PORTLAND, Ore. – While we don’t yet know the outcome of the state’s investigation of Multnomah County Chairman Jeff Cogen, the court of public opinion certainly has weighed in.
The only person mum has been Cogen himself.
State investigators have begun their look at his use of county funds and whether they were used improperly in his relationship with county employee Sonia Manhas. They’ve frozen the release of any more public records to the media while the investigation is underway.
One burning question: Documents released earlier this week showed that during the couple's affair Cogen saved Manhas' Office of Policy and Planning in the health department from elimination by making a last-minute addition to its budget. In effect, the move doubled the program's budget.
The money was in the health department's budget, but only as a request if funds were left over. Every department has those extra requests for the chair to consider, but not all are granted. The question: Did Cogen's affair influence his decision to approve the health department request over something that didn't get funded?
At Thursday morning’s regular meeting for the Multnomah County Board of Commissioners, several reporters and private citizens took to the public comment period to get their questions answered.
Cogen, who has declined multiple interviews since news of his affair with Manhas broke July 16, wasn’t too keen on the public inquiry.
Our reporter Hillary Lake rattled off a number of questions. Among them: Why do you think the public has lost confidence in you? Why did you add additional funding to Manhas’ department at the 11th hour? In what way did your personal relationship with her influence that? Cogen was silent.

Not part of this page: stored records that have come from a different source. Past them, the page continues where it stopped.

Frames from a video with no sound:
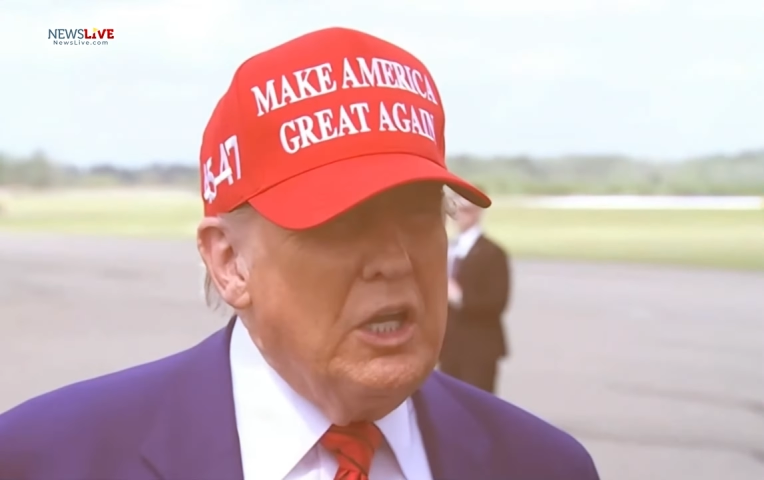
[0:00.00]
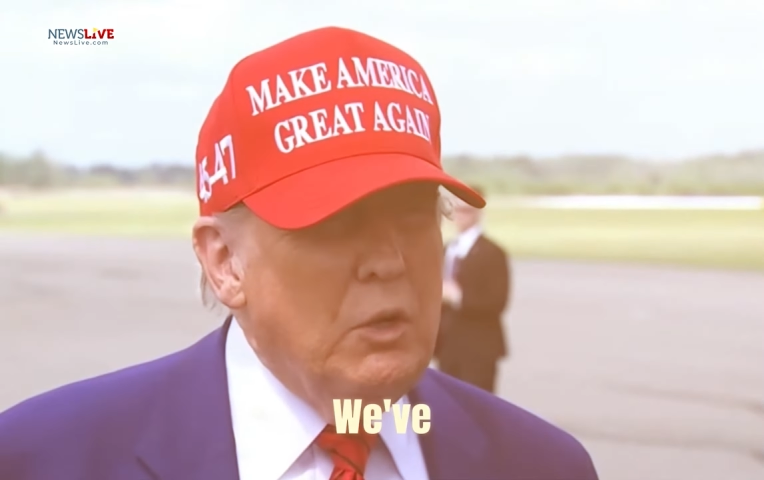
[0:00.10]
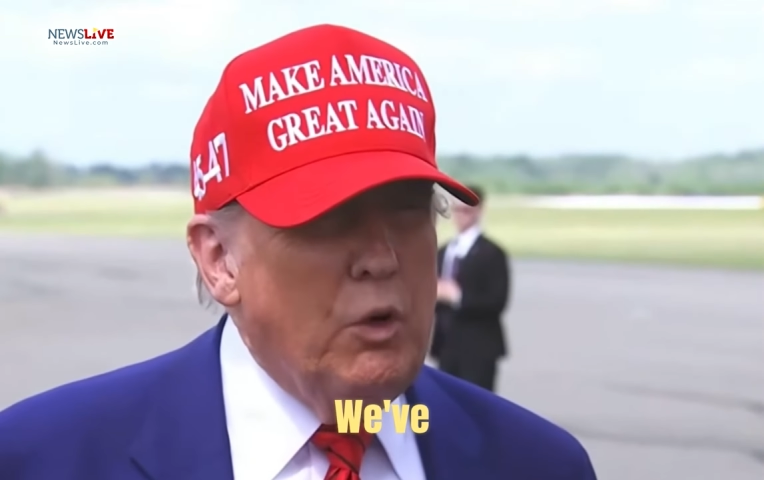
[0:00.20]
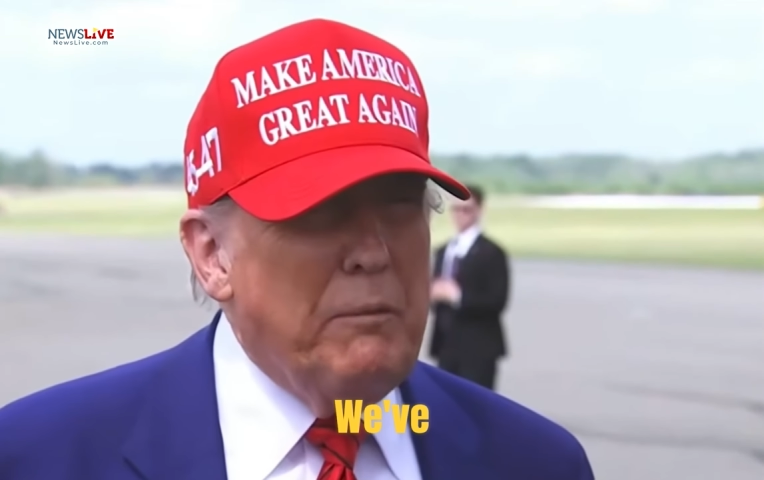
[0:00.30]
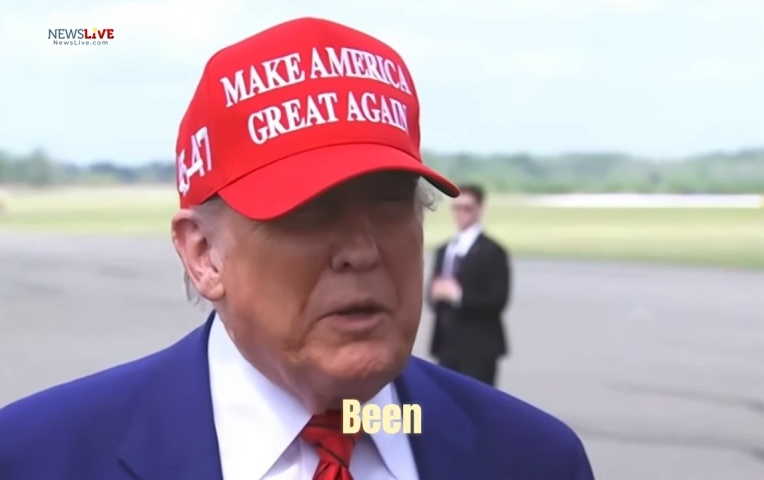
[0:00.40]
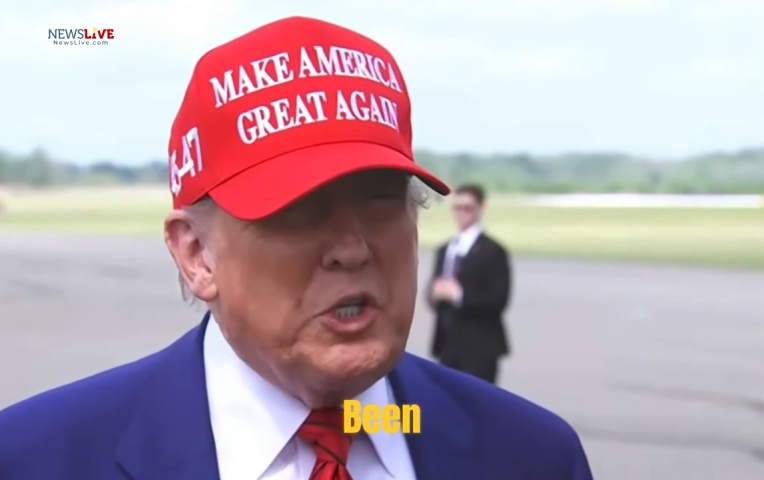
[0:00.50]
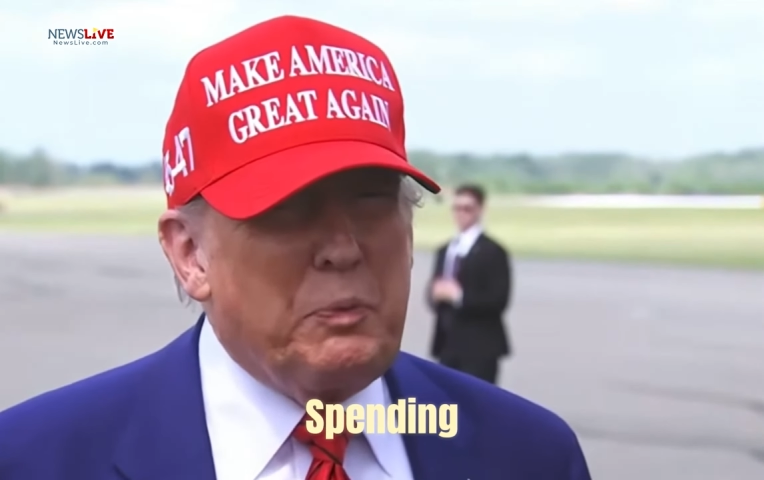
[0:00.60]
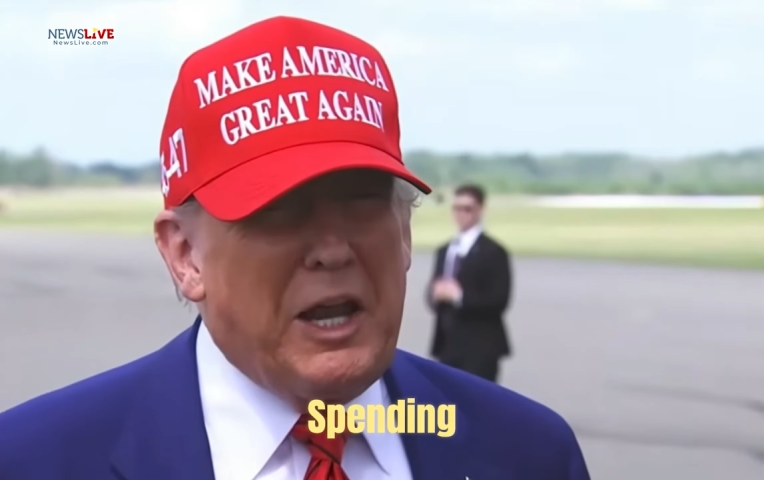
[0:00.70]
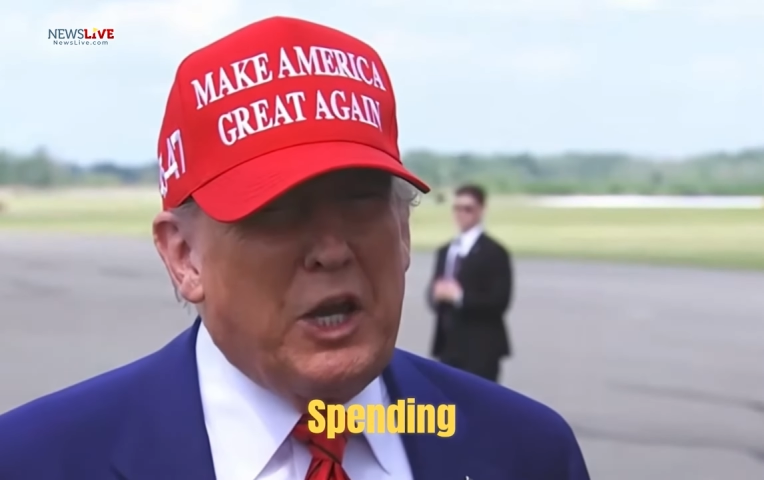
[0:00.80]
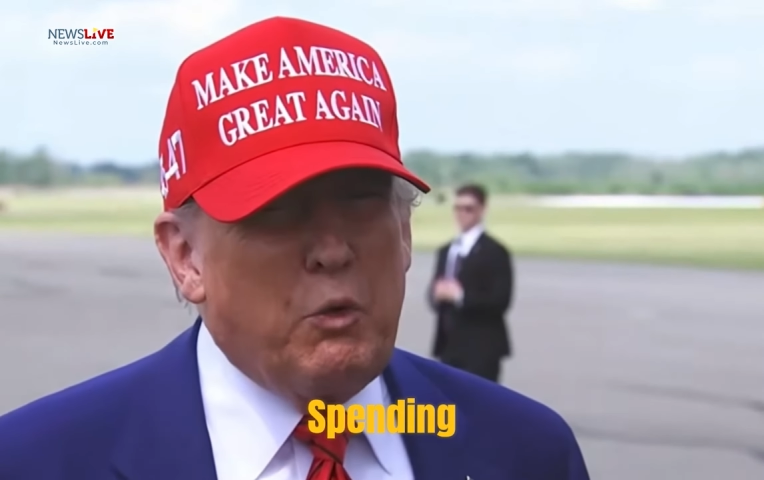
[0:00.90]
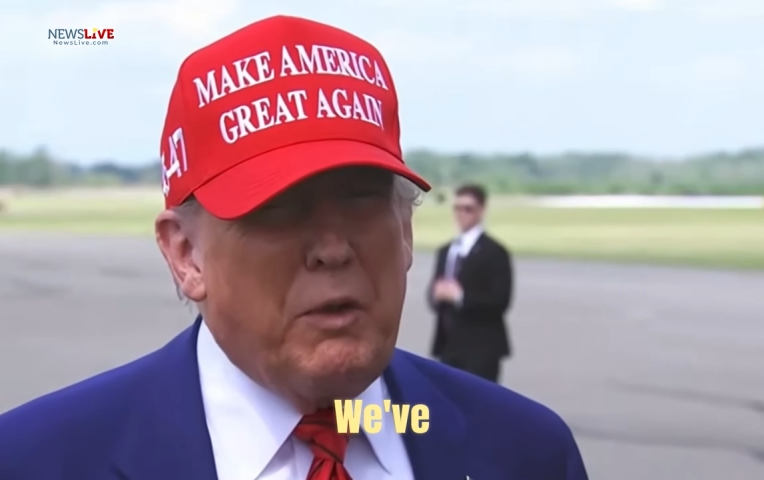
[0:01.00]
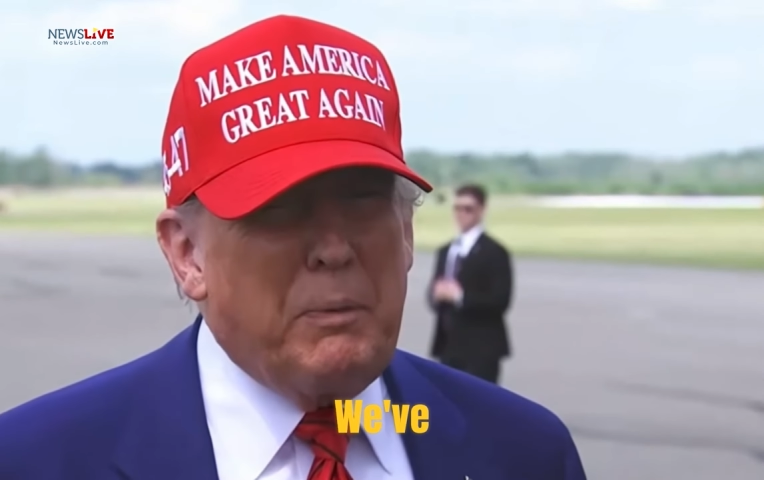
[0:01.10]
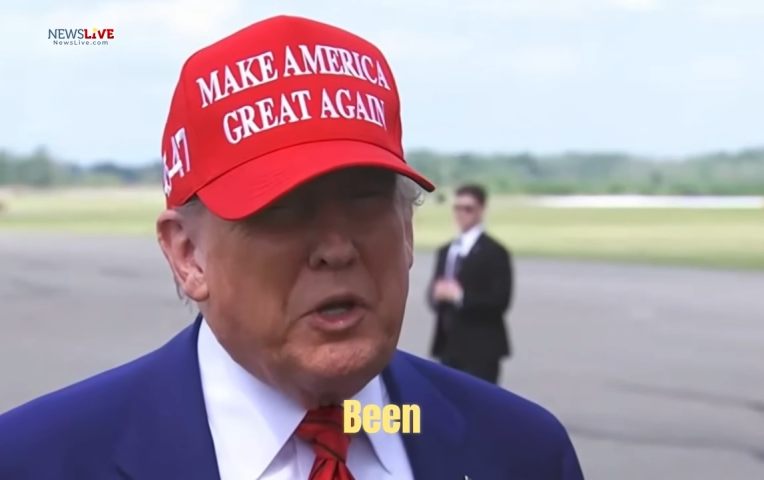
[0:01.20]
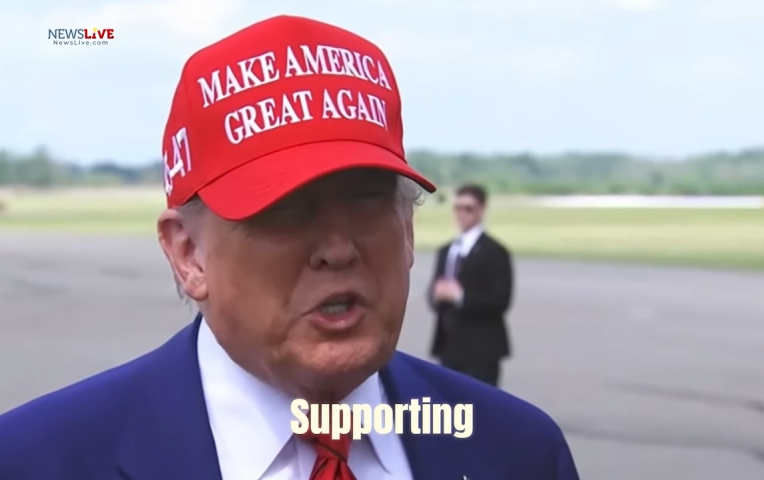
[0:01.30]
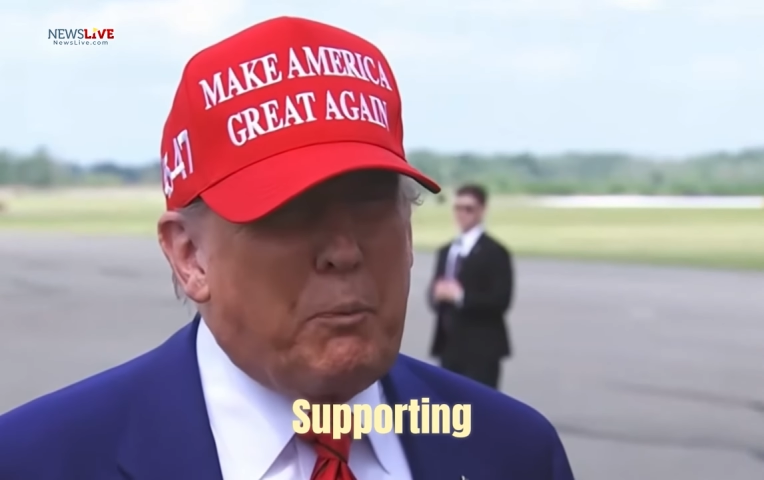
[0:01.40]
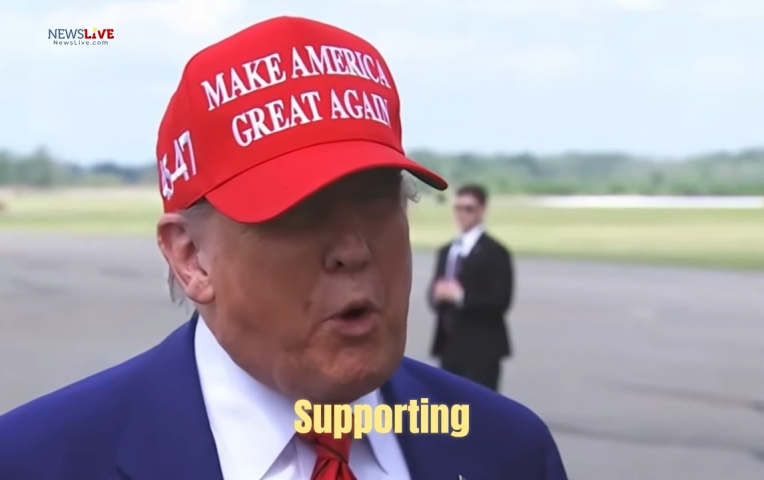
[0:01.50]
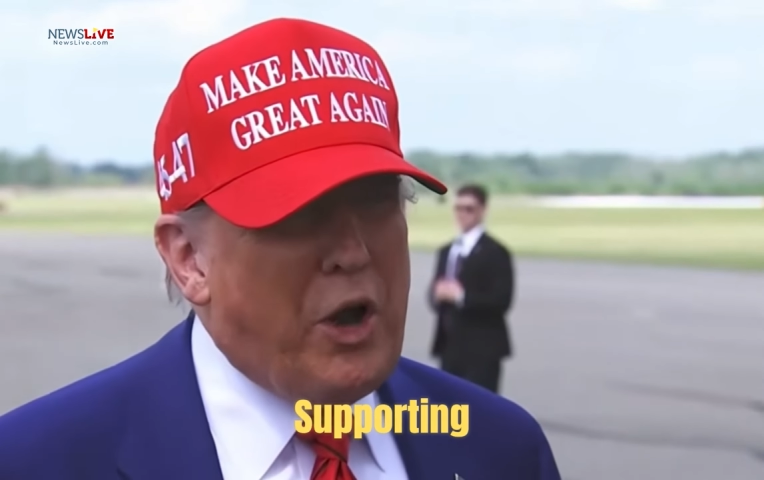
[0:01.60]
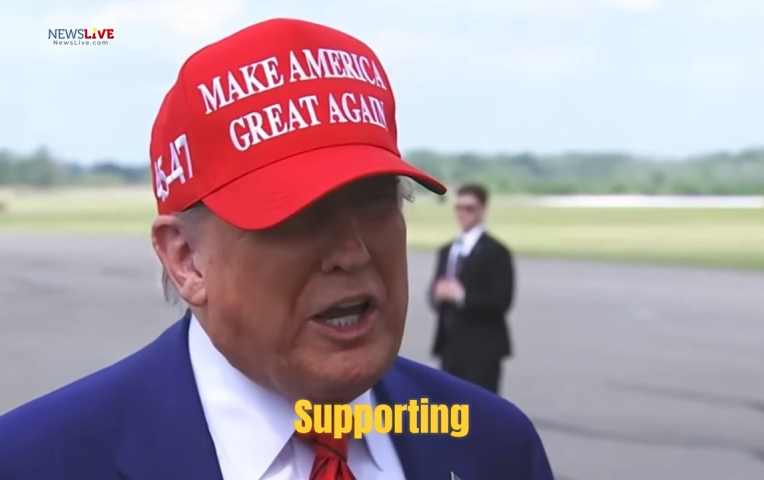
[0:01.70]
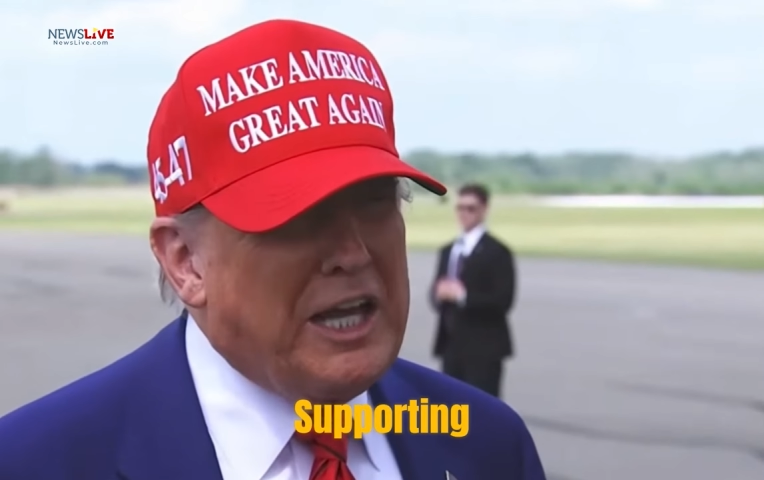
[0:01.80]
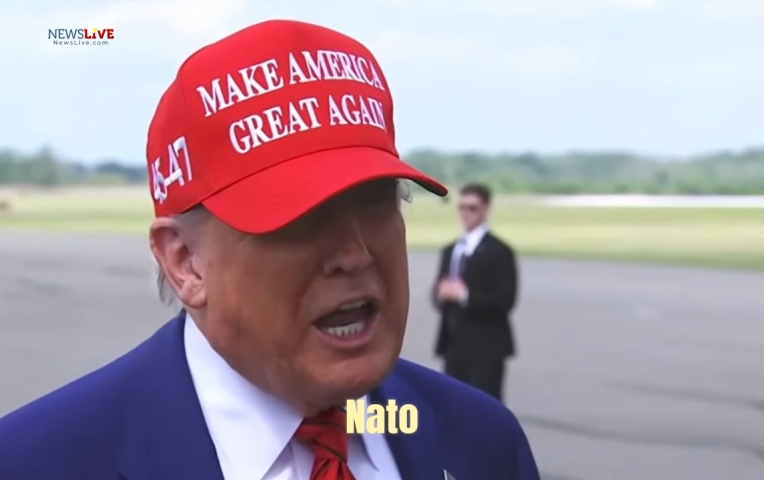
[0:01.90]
We've been supporting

“And you’re sitting here, sir, with a smile on your face. I’m wondering why?” Lake asked.
“I will say this is not a question-and-answer session. The matters that are being asked about are subject to an investigation, which I intend to cooperate with fully,” Cogen said. “It would not be appropriate for me to talk about the matters until the investigation is over.”
Lake reminded Cogen that he did not want to answer media questions even before the Oregon Attorney General’s investigation began.
Then, KATU’s assignment editor Colin Miner asked Cogen why he wouldn’t respond to requests to even be interviewed about county matters. Cogen indicated perhaps he would talk to reporters about official county business.
“Can I get your commitment?” Miner asked.
Cogen paused before replying: “I will talk to you about that after the meeting.”
Other private citizens also spoke about the Cogen affair, including an activist who goes by the name “Lightning.” He questioned if state investigators conclude there wasn’t a criminal violation, “could Sonia Manhas possibly have her job back?”
After the board meeting, commissioners didn't want to discuss the scandal. Commissioner Loretta Smith said she wanted to focus on regular county business.
“We have to make sure the people's business is done. And I think that’s what we’re attempting to get done,” she said.
DOJ requests county hold off honoring public records requests
In a letter dated July 31, Darin Tweedt, chief counsel for the Oregon Department of Justice's criminal division, requested that Multnomah County no longer release public records concerning the affair between Cogen and Manhas to the media and the public until the criminal investigation is complete.
"Release of Multnomah County records to individuals or entities other than the Oregon Department of Justice at this time may interfere with our criminal investigation," he wrote the county's attorney Jenny Madkour.
Multnomah County spokesman David Austin said in an email Thursday that the county will comply with the request until the state DOJ's investigation is complete.
Since Cogen admitted to the extramarital affair, media organizations have filed numerous public records requests under Oregon's public records law. Many of the thousands of pages of emails, calendars and other documents released to the media have shed light on the relationship between Cogen and Manhas and raised questions of possible conflicts of interest.